Saved data entries
►
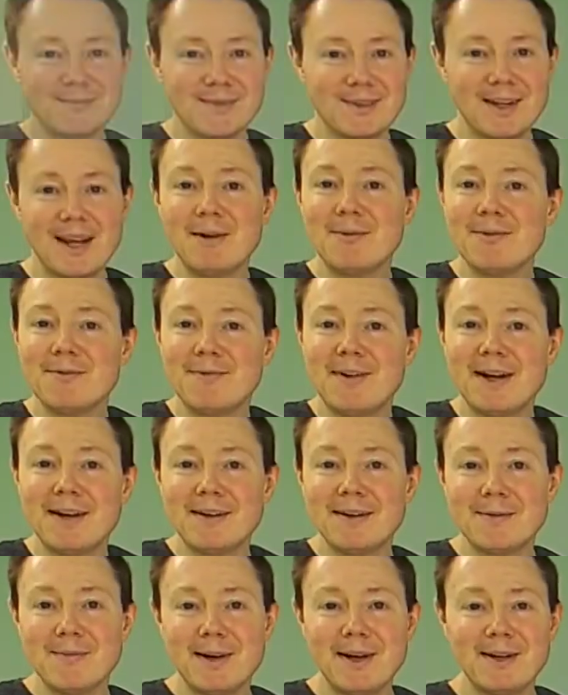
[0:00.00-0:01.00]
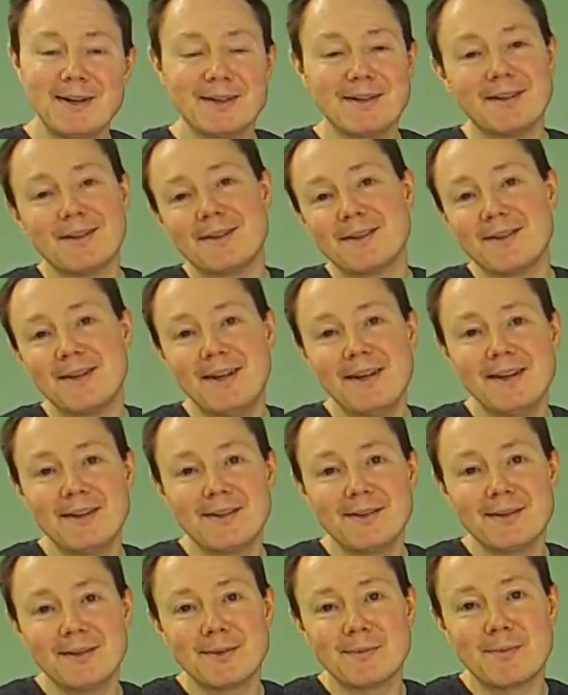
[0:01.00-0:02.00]
Now we finally made it to the stage
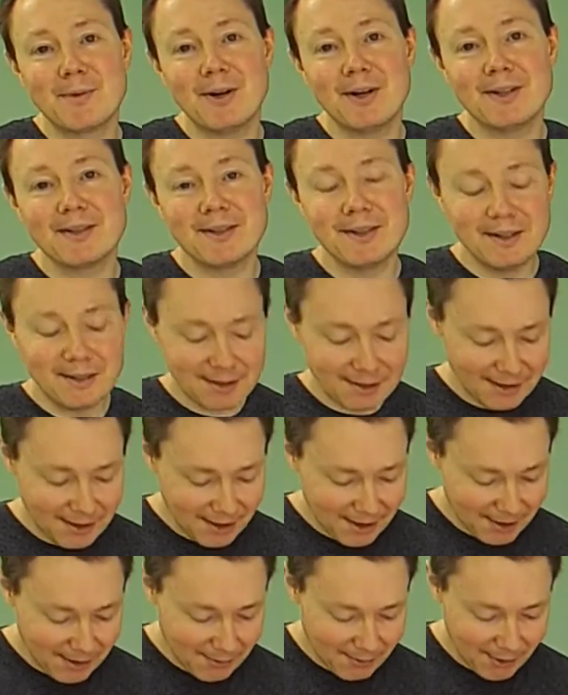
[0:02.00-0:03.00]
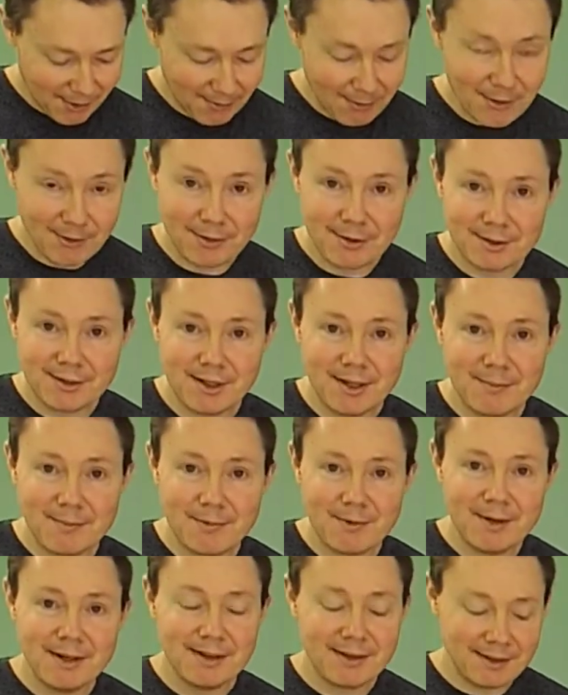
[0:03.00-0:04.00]
in this process where we're going to
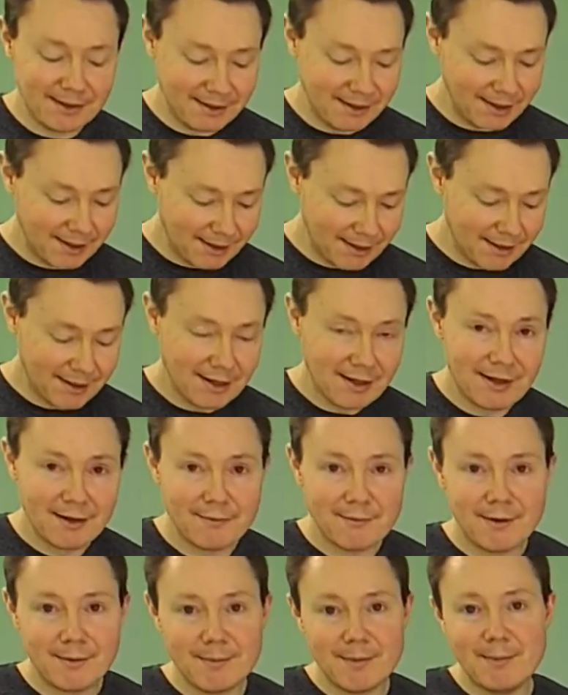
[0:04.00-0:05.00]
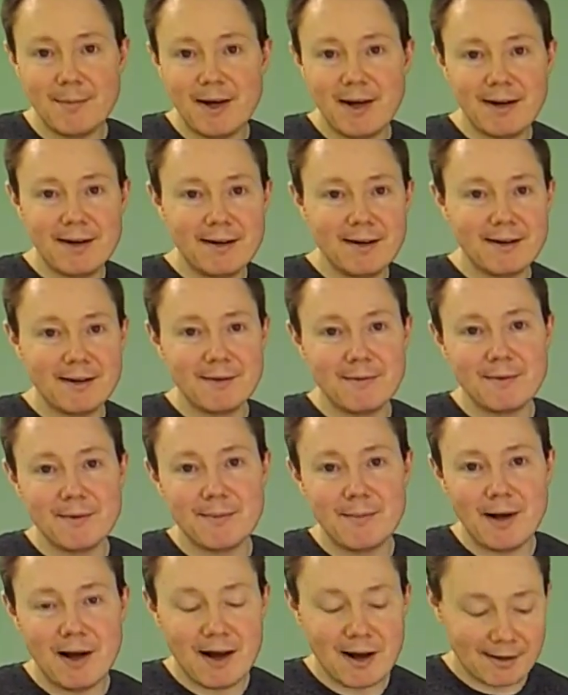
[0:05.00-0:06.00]
separate the lid from the body of the
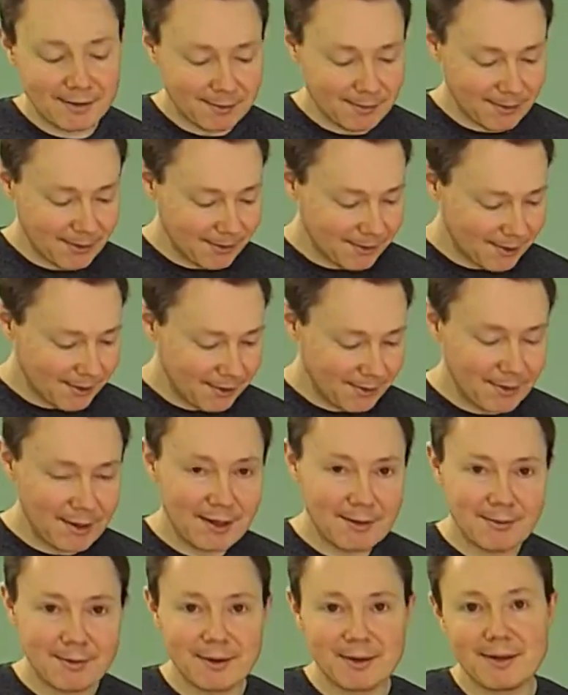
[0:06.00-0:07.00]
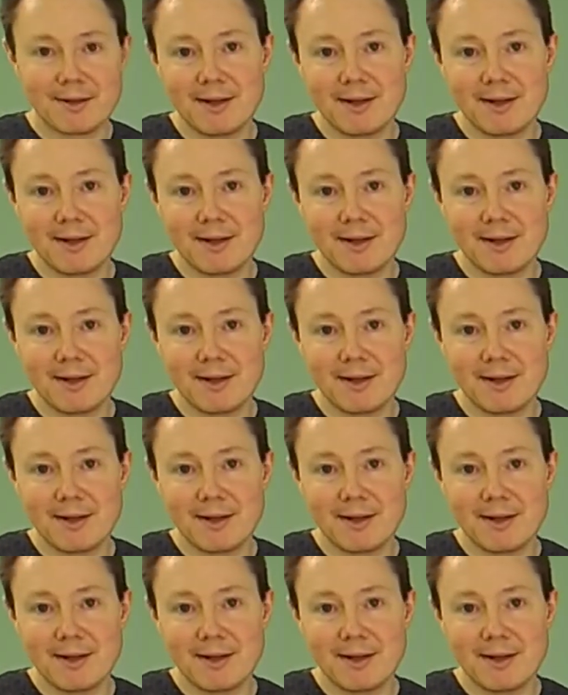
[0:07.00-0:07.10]
box. We're going to do that with the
◄
■ WHAT THE EXERCISE ASKS
Looking at the records above, extract only the lines from the one with "[0:04.00-0:05.00]" through the last line, exactly, with the pictures left out.

■ EXERCISE ANSWER
[0:04.00-0:05.00]
[0:05.00-0:06.00]
separate the lid from the body of the
[0:06.00-0:07.00]
[0:07.00-0:07.10]
box. We're going to do that with the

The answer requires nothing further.